━━━ Records shown
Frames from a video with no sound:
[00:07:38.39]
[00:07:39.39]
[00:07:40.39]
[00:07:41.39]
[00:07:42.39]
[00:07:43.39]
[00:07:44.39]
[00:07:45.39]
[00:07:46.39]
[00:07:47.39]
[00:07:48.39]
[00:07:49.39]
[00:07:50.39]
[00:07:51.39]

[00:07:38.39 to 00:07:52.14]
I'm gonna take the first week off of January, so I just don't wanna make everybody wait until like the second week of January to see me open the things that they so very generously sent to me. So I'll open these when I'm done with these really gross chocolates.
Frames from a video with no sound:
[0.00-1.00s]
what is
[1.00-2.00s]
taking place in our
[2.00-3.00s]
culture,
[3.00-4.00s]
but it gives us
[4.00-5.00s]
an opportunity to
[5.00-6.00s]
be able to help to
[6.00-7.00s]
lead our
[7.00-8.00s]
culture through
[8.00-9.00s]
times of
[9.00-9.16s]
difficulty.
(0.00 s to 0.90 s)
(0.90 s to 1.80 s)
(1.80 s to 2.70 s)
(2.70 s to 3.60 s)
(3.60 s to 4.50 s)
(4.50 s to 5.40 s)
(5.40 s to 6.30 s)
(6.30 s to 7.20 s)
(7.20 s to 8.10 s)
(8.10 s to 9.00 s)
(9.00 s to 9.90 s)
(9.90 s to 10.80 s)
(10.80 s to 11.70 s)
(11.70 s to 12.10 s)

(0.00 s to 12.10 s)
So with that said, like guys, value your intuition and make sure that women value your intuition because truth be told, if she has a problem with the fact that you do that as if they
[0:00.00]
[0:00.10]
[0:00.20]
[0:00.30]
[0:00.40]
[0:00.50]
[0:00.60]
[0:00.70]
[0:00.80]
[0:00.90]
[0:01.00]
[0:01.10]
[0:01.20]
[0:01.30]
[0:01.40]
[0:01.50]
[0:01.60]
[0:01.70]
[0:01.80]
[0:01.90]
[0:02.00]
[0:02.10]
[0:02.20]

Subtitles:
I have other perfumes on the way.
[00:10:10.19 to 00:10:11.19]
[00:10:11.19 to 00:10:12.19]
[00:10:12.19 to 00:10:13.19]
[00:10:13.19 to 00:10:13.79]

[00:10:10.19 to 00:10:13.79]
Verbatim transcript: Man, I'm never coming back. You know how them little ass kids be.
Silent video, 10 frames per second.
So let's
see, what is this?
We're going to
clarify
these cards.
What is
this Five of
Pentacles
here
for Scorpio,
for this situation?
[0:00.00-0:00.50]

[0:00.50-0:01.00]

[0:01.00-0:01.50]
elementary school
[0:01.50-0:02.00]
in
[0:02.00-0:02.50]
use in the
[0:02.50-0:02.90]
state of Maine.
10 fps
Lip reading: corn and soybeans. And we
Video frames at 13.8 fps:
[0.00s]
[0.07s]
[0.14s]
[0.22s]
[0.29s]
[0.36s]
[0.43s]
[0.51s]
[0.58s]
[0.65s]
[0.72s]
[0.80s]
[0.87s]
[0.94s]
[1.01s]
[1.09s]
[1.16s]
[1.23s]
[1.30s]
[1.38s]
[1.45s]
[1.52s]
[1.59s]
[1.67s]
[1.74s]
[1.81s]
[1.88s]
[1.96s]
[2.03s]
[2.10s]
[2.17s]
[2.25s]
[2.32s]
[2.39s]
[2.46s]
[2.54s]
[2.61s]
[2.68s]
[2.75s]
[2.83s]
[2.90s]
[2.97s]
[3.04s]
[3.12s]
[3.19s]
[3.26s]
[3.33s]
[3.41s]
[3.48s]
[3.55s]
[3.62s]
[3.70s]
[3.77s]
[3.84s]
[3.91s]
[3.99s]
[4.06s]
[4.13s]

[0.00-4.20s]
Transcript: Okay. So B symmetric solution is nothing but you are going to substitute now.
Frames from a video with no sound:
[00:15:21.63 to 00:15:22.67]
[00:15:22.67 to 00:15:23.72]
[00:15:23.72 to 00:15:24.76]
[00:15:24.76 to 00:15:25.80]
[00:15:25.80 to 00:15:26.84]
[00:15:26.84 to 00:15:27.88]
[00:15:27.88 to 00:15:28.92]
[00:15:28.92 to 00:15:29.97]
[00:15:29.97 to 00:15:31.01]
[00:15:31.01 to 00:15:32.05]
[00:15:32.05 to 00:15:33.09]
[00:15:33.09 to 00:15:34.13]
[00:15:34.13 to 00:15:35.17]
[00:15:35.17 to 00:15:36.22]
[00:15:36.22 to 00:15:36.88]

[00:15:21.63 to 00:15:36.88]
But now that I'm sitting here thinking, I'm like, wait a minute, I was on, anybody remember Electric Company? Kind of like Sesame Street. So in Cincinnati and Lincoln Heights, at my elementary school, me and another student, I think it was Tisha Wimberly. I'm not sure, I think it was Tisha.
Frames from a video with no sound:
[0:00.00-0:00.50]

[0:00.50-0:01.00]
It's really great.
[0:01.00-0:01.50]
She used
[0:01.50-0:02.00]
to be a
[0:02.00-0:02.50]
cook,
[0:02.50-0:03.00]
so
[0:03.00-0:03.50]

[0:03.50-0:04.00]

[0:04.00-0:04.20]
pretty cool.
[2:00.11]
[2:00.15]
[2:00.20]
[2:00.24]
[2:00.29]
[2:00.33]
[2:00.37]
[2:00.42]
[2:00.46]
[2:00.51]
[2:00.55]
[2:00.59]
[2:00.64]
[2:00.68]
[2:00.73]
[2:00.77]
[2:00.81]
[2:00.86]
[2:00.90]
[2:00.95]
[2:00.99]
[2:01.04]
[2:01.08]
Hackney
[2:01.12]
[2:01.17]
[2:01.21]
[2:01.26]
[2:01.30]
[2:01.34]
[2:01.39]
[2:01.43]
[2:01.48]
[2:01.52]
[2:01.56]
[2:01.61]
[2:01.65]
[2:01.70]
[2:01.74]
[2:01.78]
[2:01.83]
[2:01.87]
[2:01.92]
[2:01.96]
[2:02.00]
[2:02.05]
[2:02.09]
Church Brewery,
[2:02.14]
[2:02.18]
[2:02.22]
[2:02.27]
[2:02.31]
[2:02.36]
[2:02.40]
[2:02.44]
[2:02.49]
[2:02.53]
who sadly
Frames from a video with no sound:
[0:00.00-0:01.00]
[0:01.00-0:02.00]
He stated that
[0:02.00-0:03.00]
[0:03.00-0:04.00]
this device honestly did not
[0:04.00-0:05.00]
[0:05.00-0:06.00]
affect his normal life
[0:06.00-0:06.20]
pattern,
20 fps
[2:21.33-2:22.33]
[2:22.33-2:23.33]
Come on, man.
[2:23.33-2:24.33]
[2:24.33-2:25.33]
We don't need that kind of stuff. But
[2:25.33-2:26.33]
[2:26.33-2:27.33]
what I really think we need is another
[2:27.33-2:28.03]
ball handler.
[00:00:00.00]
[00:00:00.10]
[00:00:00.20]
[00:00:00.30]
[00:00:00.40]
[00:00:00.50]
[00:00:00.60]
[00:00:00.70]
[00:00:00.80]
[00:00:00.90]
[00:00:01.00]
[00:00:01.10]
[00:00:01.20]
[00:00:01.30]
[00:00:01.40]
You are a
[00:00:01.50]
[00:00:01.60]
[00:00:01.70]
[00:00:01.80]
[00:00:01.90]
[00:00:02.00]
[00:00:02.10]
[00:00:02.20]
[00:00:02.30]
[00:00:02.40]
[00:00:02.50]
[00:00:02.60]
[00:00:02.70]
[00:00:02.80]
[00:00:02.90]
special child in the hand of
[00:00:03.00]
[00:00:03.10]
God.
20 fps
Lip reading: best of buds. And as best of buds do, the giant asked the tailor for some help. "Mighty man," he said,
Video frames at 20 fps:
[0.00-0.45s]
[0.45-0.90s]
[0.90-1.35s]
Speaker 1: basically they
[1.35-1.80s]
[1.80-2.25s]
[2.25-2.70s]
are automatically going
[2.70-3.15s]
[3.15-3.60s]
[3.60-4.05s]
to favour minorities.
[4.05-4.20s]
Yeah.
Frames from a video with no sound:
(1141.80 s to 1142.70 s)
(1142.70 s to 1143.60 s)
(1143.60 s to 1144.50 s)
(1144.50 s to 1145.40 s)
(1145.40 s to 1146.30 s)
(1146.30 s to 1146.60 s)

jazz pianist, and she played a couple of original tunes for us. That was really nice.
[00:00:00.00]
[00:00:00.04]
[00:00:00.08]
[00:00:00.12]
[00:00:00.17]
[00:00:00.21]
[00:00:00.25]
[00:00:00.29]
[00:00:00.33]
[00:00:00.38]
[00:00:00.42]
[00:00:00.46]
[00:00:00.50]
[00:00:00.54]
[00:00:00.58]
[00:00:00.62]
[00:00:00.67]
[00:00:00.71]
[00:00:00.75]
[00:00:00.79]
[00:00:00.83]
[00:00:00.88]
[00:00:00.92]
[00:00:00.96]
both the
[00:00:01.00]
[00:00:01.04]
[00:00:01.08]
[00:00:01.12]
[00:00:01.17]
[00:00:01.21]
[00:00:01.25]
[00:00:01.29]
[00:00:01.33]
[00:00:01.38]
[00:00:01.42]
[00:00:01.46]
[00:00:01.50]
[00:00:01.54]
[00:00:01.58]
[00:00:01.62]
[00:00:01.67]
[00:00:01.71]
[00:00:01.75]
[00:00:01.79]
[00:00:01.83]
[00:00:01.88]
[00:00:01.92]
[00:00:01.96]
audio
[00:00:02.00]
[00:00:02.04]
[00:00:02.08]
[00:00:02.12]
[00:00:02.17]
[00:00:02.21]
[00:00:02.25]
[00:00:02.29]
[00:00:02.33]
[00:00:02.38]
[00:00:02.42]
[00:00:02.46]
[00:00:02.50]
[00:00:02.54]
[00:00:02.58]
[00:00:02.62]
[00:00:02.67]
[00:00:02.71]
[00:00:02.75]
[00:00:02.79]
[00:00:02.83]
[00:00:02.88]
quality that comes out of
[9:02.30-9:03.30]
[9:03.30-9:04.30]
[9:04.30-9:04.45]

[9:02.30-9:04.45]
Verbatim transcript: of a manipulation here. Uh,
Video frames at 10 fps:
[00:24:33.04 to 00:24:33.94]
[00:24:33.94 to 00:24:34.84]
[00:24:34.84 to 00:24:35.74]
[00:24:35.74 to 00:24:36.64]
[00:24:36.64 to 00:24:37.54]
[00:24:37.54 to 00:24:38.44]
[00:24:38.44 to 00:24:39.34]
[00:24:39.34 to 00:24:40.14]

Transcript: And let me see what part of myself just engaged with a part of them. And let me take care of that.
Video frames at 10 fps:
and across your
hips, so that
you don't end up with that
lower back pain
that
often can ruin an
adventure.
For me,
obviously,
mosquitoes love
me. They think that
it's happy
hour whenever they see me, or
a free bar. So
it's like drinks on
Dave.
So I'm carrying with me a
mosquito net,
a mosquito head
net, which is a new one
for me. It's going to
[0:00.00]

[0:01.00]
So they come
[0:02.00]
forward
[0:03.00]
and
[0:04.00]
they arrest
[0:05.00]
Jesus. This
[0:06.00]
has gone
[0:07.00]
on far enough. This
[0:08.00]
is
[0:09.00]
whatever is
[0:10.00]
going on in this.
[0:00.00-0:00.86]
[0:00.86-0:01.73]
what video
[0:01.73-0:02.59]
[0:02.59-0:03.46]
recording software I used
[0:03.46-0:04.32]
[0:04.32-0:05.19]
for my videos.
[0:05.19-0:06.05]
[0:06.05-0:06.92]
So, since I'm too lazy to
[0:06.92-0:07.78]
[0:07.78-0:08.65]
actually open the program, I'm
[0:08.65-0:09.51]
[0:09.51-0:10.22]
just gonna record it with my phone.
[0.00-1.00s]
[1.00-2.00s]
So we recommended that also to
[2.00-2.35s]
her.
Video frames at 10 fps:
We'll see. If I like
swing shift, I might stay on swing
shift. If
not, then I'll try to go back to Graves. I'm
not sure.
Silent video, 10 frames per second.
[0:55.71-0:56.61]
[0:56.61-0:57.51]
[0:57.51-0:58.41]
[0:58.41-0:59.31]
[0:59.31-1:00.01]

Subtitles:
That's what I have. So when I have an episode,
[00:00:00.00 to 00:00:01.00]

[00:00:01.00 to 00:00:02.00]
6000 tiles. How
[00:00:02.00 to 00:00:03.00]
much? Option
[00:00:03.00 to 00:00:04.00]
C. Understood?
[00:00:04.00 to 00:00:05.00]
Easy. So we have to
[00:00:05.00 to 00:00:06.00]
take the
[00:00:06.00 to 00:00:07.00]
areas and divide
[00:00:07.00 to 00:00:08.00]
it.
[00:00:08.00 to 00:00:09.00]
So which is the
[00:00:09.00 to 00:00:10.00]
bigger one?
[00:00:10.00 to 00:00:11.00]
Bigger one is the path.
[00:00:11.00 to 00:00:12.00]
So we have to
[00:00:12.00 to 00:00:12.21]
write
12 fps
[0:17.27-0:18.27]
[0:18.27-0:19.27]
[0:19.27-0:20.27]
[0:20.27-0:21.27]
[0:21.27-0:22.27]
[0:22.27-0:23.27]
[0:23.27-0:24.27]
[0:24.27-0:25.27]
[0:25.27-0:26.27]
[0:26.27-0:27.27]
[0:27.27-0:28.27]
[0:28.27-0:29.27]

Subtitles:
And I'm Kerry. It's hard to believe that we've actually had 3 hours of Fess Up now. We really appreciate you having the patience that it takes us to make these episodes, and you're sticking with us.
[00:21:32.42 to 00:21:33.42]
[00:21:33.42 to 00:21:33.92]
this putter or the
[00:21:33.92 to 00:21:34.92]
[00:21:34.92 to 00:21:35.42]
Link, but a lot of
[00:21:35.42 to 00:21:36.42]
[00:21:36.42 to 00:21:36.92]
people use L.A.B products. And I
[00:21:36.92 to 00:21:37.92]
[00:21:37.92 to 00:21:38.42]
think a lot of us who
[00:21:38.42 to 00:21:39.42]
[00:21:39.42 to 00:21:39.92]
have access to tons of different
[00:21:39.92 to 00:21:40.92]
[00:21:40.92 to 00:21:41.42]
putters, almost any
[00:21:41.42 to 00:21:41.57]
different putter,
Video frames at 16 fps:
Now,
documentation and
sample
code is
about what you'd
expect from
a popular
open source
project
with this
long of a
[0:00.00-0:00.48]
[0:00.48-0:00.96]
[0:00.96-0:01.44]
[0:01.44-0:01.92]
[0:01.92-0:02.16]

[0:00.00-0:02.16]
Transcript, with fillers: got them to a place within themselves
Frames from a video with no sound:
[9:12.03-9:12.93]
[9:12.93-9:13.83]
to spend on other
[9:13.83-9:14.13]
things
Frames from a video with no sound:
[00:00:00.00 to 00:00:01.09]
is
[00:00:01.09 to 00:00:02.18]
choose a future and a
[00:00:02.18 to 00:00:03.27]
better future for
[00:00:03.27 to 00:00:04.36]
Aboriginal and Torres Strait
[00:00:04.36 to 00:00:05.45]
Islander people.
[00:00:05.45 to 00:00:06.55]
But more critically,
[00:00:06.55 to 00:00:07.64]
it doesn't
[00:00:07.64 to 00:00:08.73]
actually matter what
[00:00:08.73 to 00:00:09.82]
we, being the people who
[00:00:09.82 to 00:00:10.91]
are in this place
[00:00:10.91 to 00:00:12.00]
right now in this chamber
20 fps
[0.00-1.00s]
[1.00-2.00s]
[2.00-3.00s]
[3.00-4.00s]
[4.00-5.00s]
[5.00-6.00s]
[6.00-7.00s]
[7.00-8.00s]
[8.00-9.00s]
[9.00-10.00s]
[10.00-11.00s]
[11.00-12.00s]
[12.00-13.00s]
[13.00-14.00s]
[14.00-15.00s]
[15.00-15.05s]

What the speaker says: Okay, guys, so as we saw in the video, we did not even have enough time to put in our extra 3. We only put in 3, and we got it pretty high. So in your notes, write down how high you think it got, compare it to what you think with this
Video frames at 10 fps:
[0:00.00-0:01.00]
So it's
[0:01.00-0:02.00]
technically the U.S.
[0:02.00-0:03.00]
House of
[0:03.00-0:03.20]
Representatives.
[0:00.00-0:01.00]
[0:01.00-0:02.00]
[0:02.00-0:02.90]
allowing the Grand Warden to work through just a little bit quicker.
━━━━━━
▶ [Required work]
Write out every line of the entries that holds the word "them".

▶ [Written reply]
Verbatim transcript: Man, I'm never coming back. You know how them little ass kids be.
Transcript: And let me see what part of myself just engaged with a part of them. And let me take care of that.
Transcript, with fillers: got them to a place within themselves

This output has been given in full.